The Maldives


When asked to picture a tropical island, the Maldives may be the most common. It is the perfect picture of islands surrounded by gorgeous blue seas, reefs and white sandy beaches. Because the islands are quite small, there is a fair amount of privacy, with small numbers and quiet days. There are quite a few islands to choose from, so we’ll be talking in a general sense, however the islands we have dived/snorkelled are: Hudhuranfushi, Meedhupparu and Chaaya Reef.

The Maldives is the smallest Asian country by land area, and one of the world’s most geographically dispersed sovereign states. It is known as an oceanic mountain range, and the overall land mass of the Maldives is much larger than the actual amount of land that lies above sea level. 

Because the Maldives is relatively isolated, the marine life there is incredible. This is not only because of its tropical waters, but the isolated nature of the islands themselves. The currents are seasonal, and these currents transformed the Maldives into a series of atolls. The best things about atolls are that they encourage impressive marine ecosystems.


Diving in the Maldives, can be year round. There isn’t really a ‘best’ time to choose, as it is relatively consistent. Tropical temperatures on land and water temps ranging between 26-30℃, there's always  perfect temperature for diving. If you want to dive with whale sharks and manta rays, August-November are the best months for this.

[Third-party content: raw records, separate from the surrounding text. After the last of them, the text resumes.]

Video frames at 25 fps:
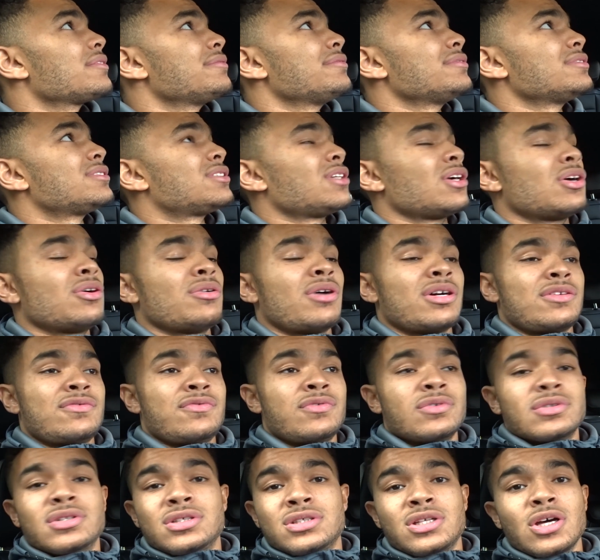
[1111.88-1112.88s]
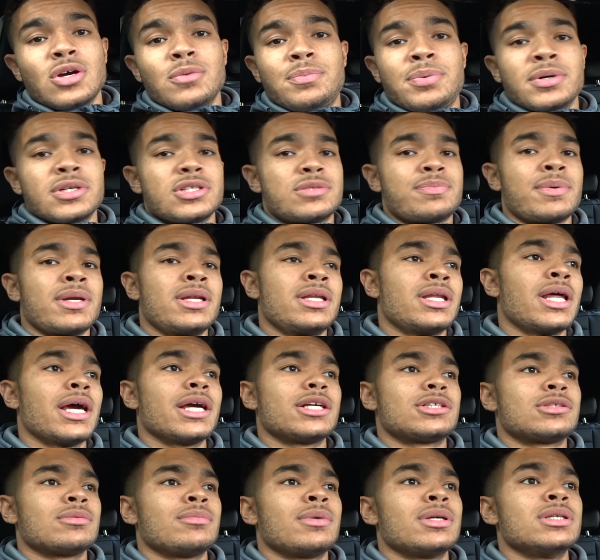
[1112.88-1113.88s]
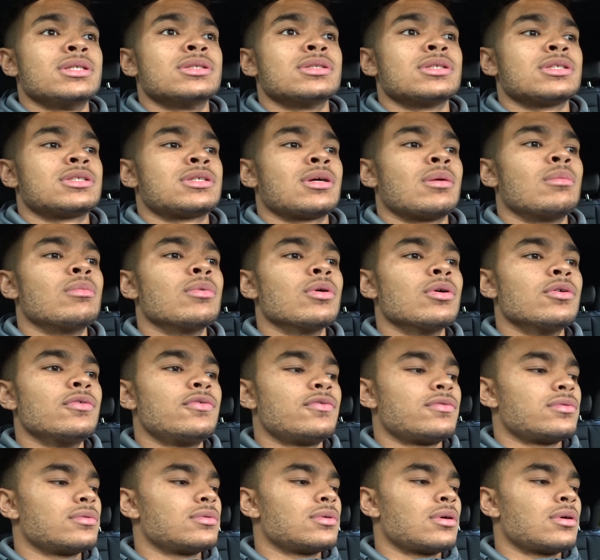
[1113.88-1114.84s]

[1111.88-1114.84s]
So I thought there's no point spending that extra money on the sunroof.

There are generally 2 diving seasons in the Maldives:

December to April
- this is the Maldivian summer, evident through the drier conditions and a current that flows through the atolls - North East to South West. Visibility may drop slightly during this season in the West, but it’ll still be above average. Most of the liveaboards operate from November to May sort of time. 

May to December
- Dive sites in the West have perfect visibility in these months - the current flows from South West to North East. Slightly cooler water temperatures encourage wildlife to the surface a little more - particularly sharks. In this season, whale sharks and manta rays tend to stay in the Eastern edge of the atolls - sea conditions may be slightly rougher too because of a slight increase in rainfall, but by no means tough.

It should be noted that May and November are the equinox months for the Maldives - this is the transition time of the Monsoon. Currents may be slightly less predictable and visibility may change. These months are usually the less expensive months for travelling, and in recent years there has been less predictability in the changing of the seasons so don’t be afraid to travel there during these months for the smaller price tag. 

Getting there:

Getting to the Maldives can be a time consuming journey, but it’s well worth it. It can seem complicated, but with a little pre-planning it’s easy. From the UK the flight time is usually between 10 and 11 hours. Connecting flights can be as short as 12 or 13 hours, but this does depend heavily on the layover. 

International visitors will have to fly into Malé International Airport (AKA Velana International), as it’s the only airport in the Maldives that takes flights from multiple places. Once you have arrived, you will be greeted by a representative from your resort and they will take you to your island by seaplane or speedboat. You must arrange these transfers through your resort at your time of booking - they are not any public transport options available at the airport (your resort will most likely inform you of the best transfer method). Seaplane is the faster option, and it can allow for some gorgeous views, but it is also more expensive. Speedboat on the other hand will take anywhere from 10 minutes to 2 hours. The speedboat transfers are available 24 hr, but the sea plane only operates from 6am to 4:30pm.


The diving in the Maldives is quite simply phenomenal. The water temperatures were so warm, we did not even wear wetsuits when we dived - just undersuits, and even this was almost too warm. For those unsure, we would recommend 2/3mm shorties. 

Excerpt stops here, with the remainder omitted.